INFORMATION GIVEN:
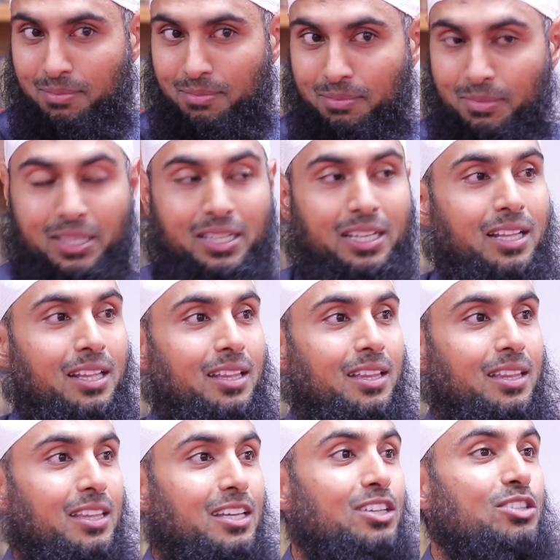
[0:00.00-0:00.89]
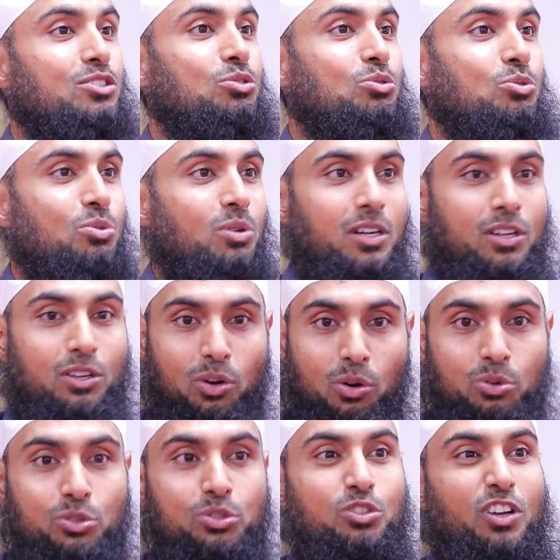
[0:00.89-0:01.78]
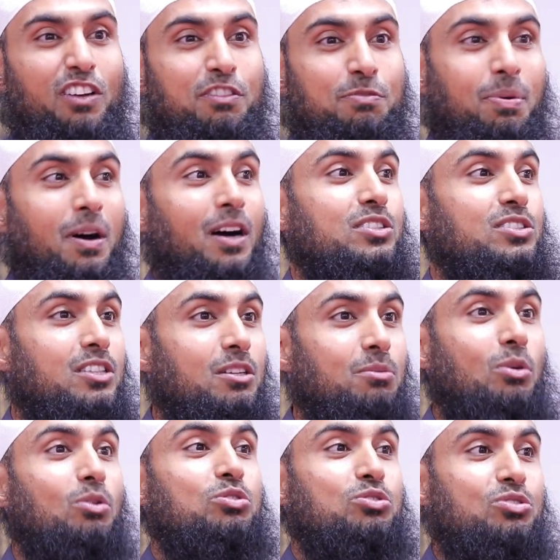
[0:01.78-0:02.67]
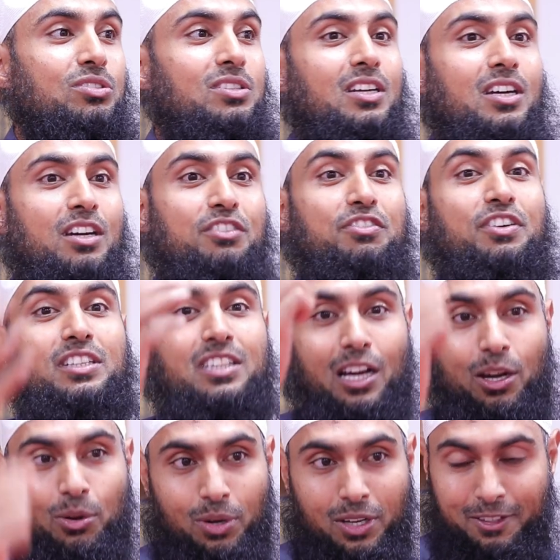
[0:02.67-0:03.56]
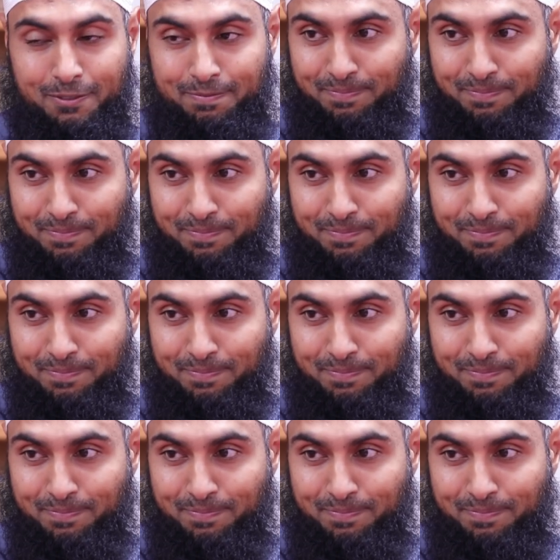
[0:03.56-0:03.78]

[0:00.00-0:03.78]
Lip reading: Meaning these who were known to have passed the most fatawa.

PROBLEM TO WORK ON: Please repeat the entries above exactly, leaving out any pictures.

TASK ANSWER:
[0:00.00-0:00.89]
[0:00.89-0:01.78]
[0:01.78-0:02.67]
[0:02.67-0:03.56]
[0:03.56-0:03.78]

[0:00.00-0:03.78]
Lip reading: Meaning these who were known to have passed the most fatawa.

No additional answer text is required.